▶ The problem: Each record below gets repeated exactly, and pictures stay out of the copy.

(Saved data entries)
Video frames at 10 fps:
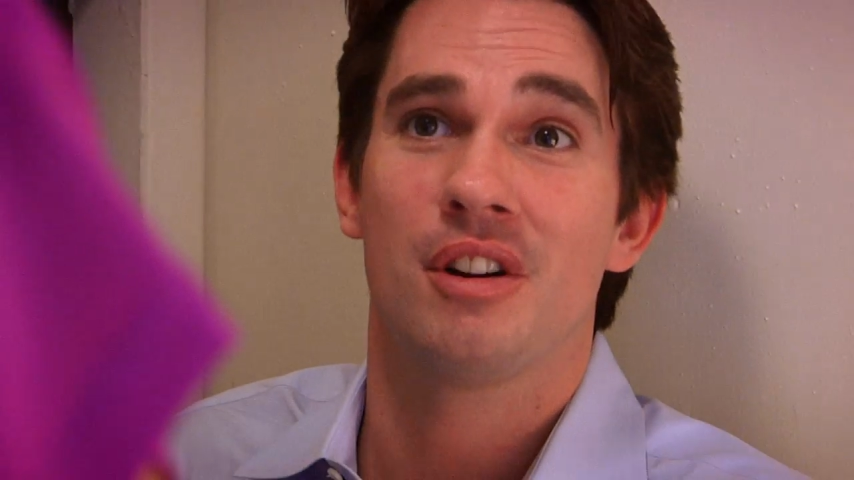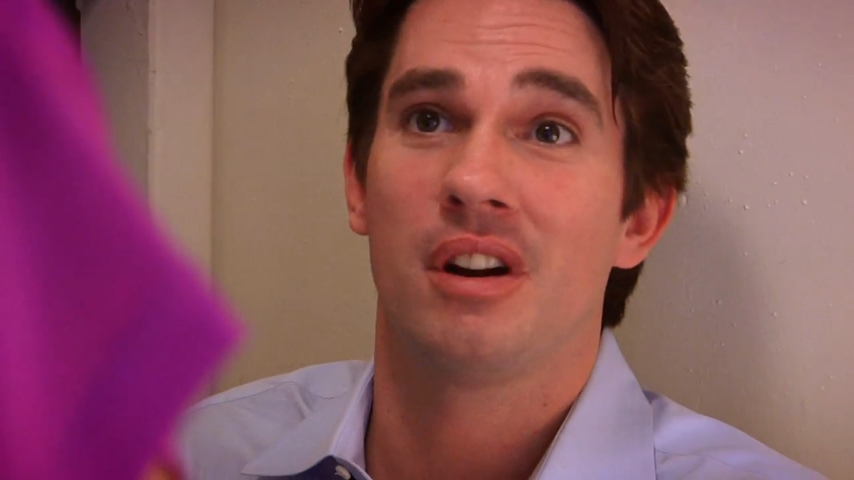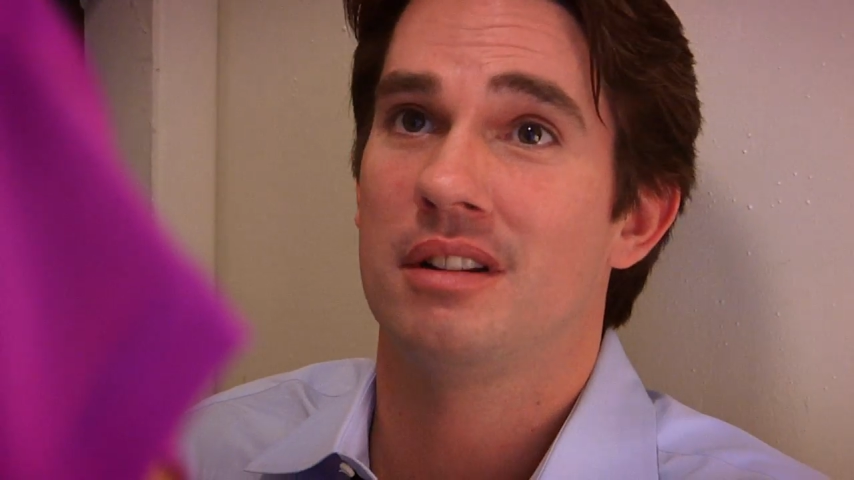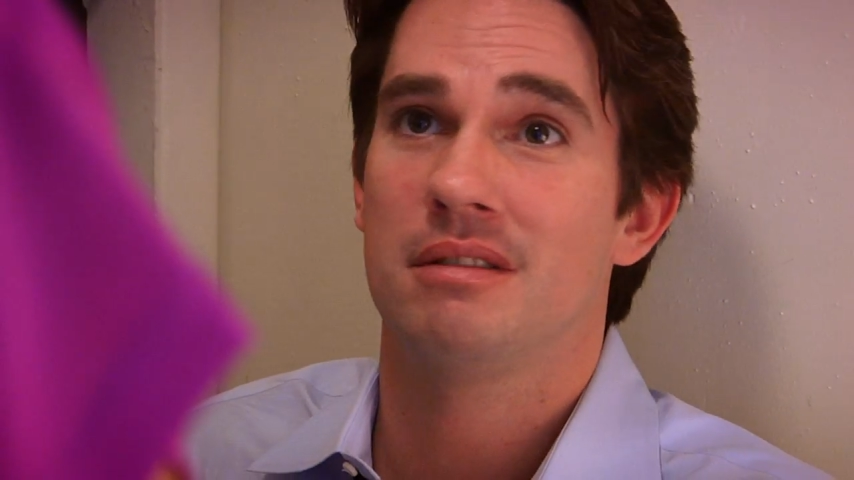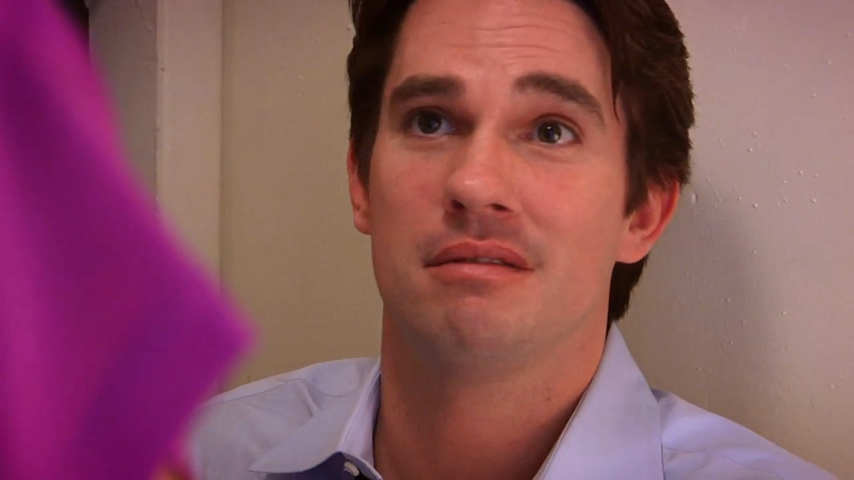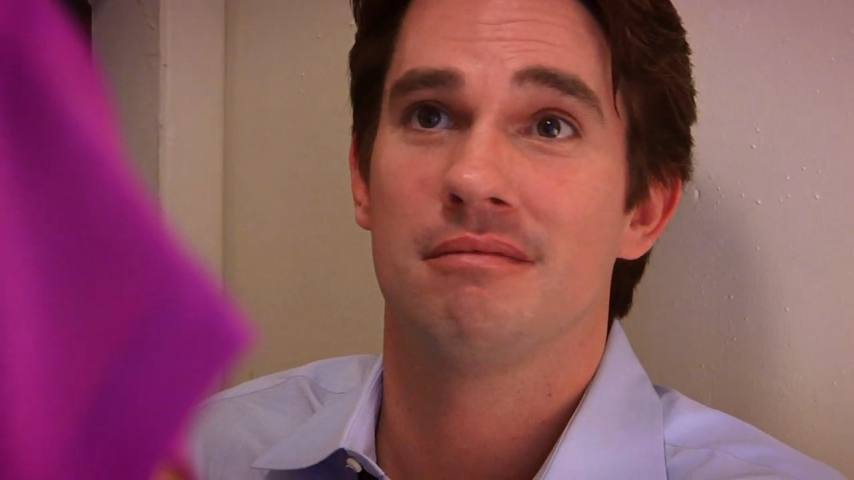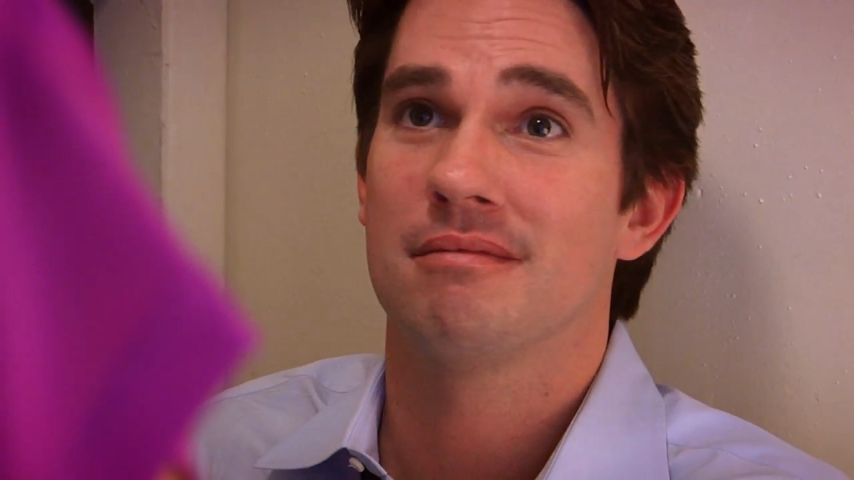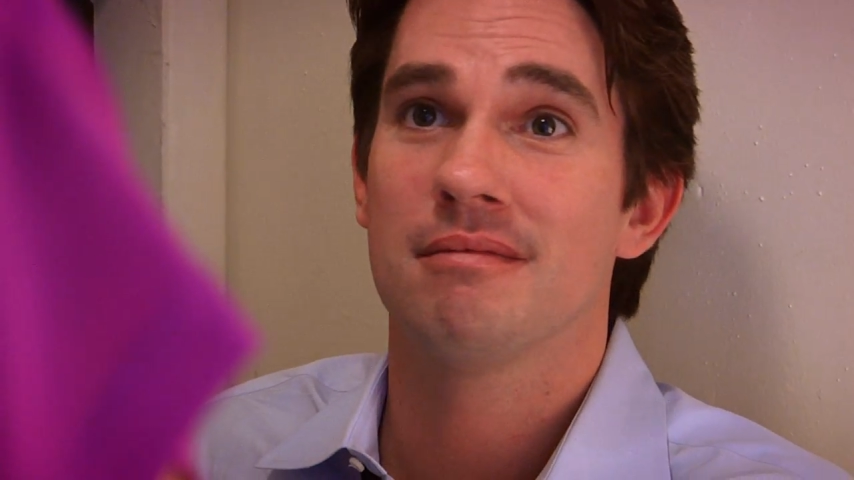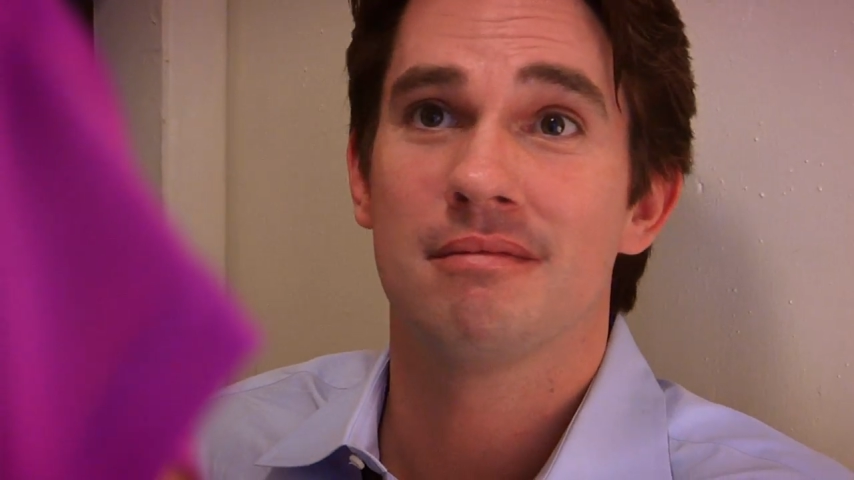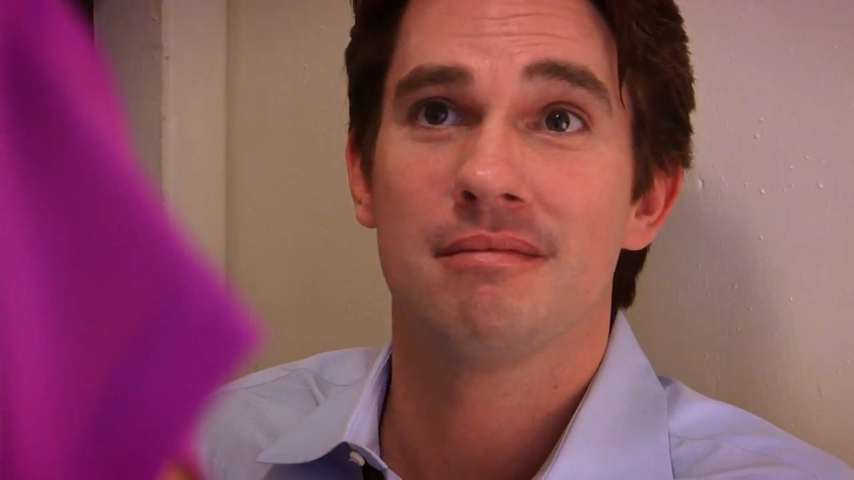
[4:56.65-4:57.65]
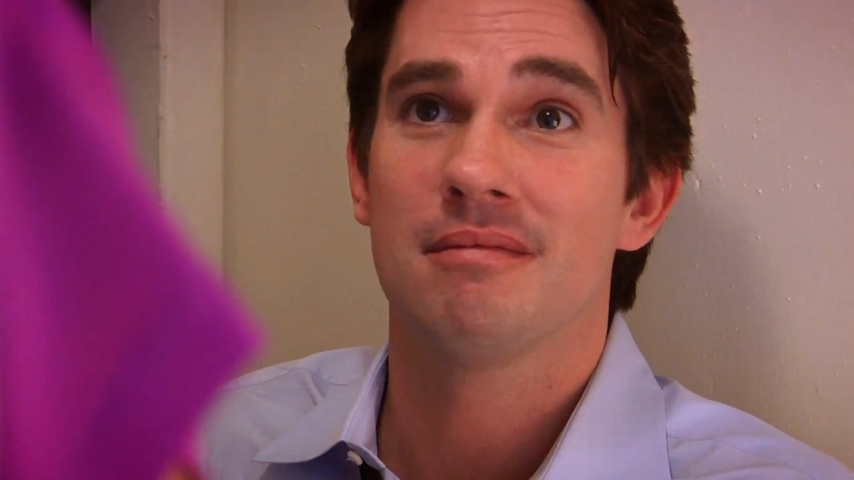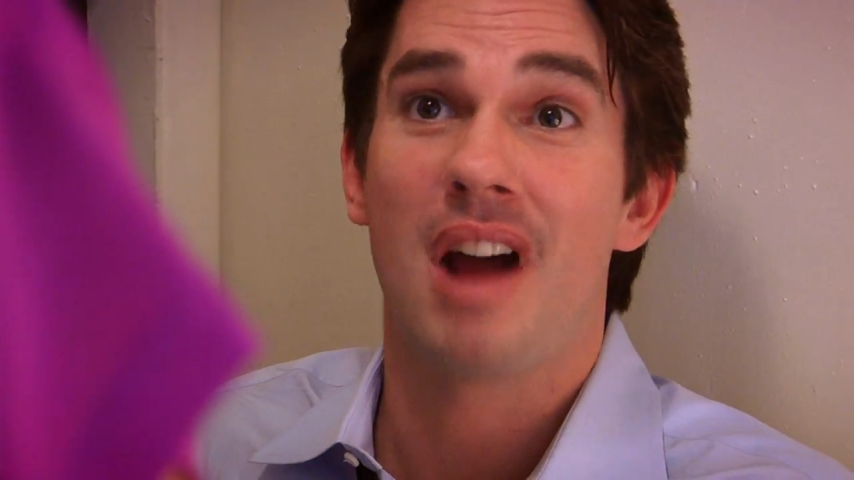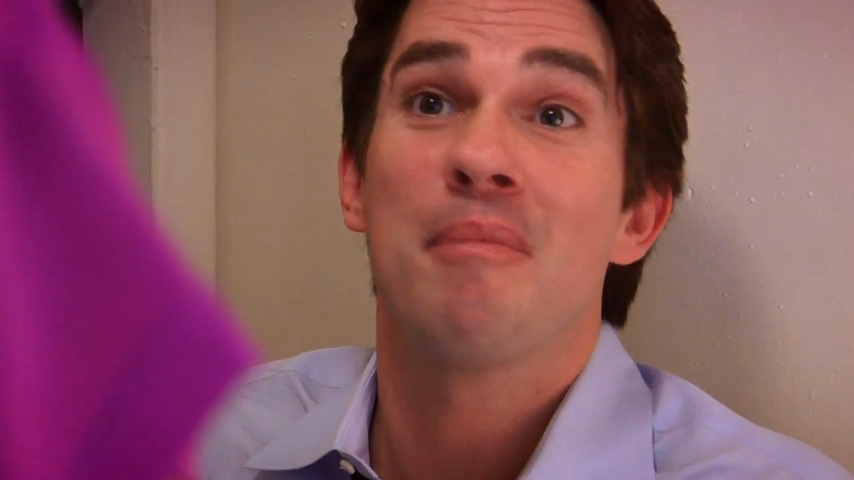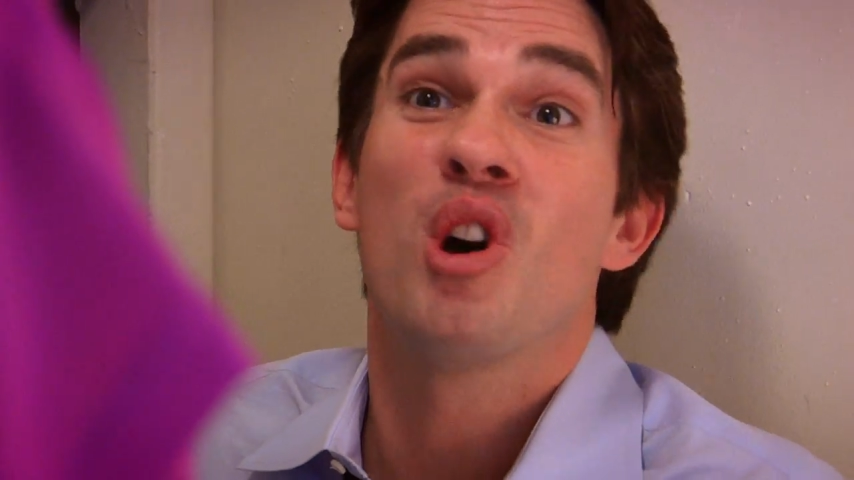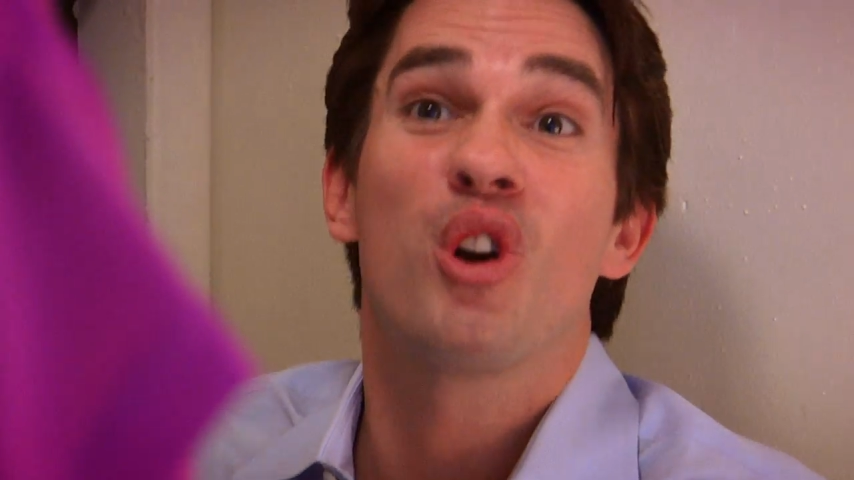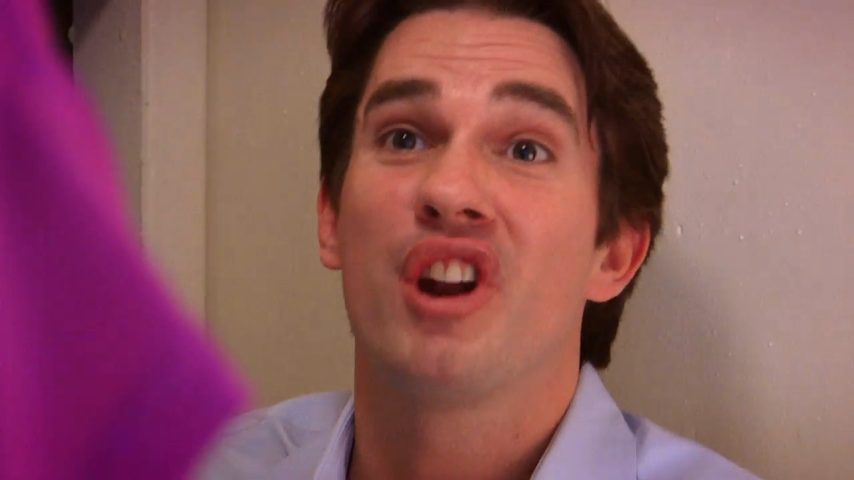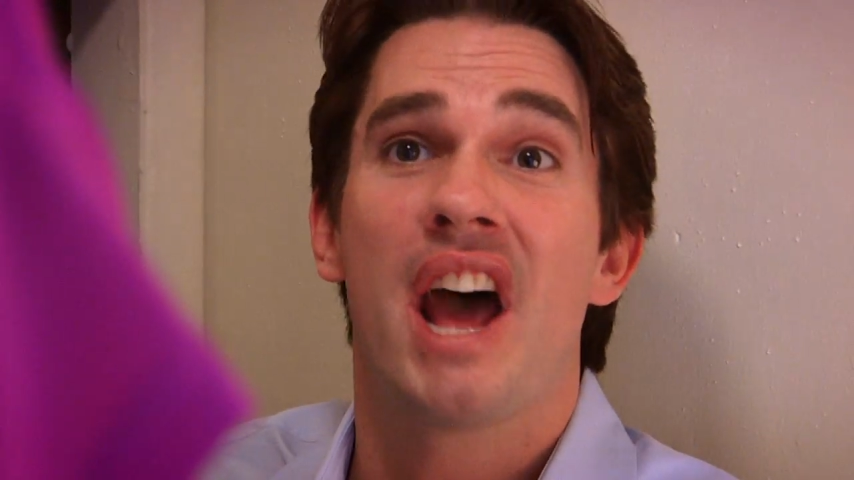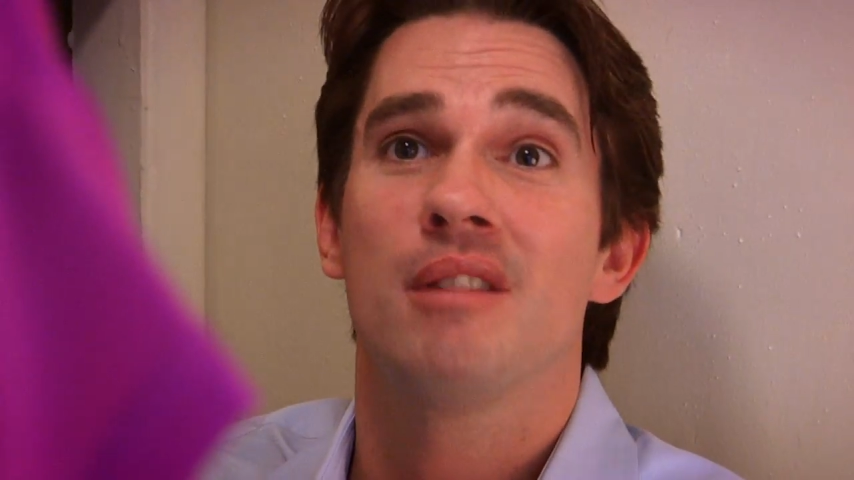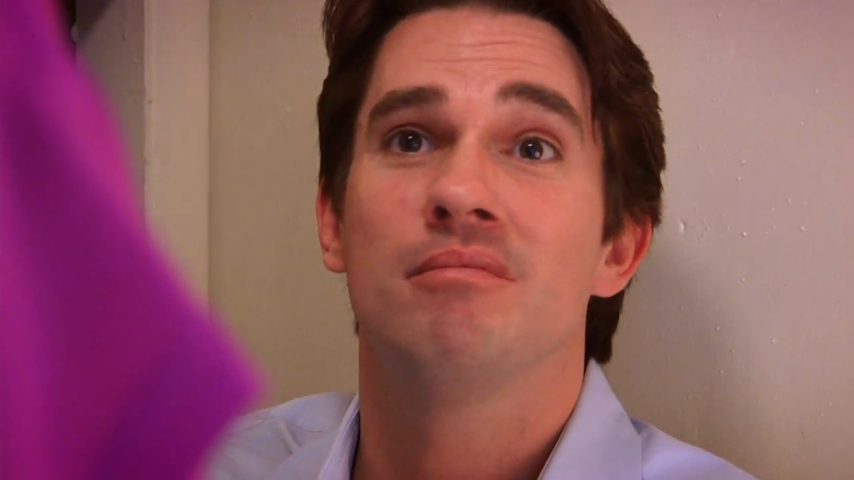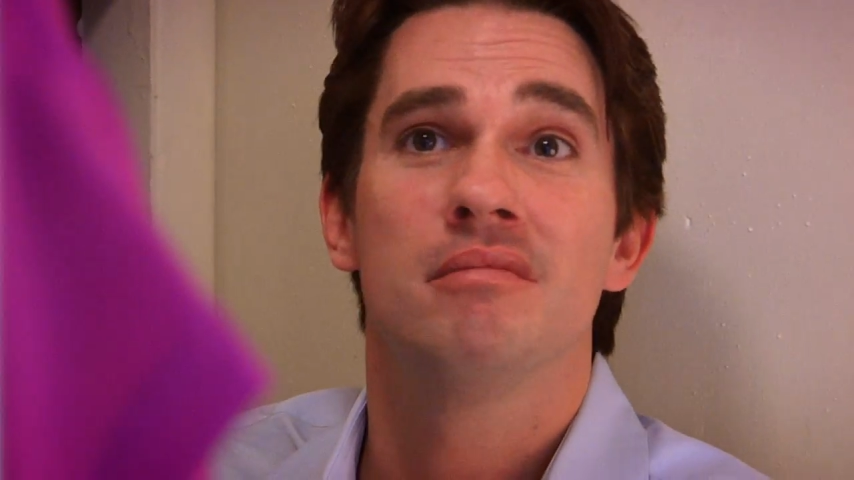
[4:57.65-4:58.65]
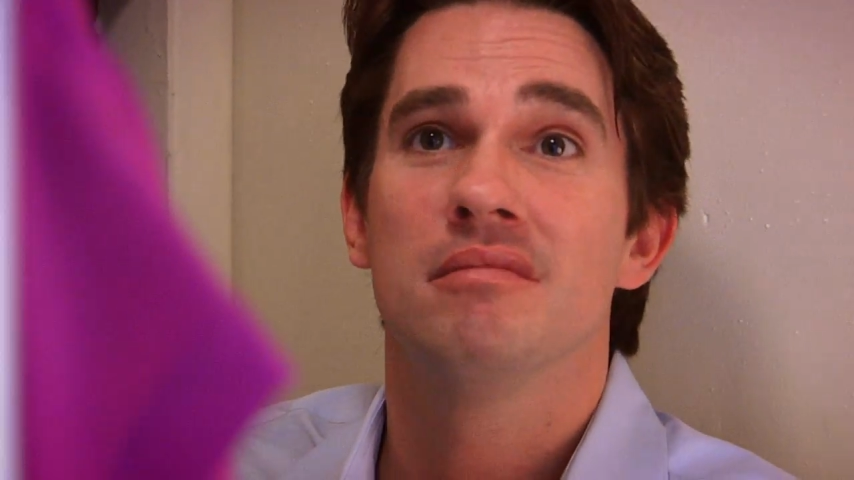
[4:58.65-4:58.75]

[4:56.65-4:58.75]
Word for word: All right. I'm no good at them.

▶ Your solution:
Video frames at 10 fps:
[4:56.65-4:57.65]
[4:57.65-4:58.65]
[4:58.65-4:58.75]

[4:56.65-4:58.75]
Word for word: All right. I'm no good at them.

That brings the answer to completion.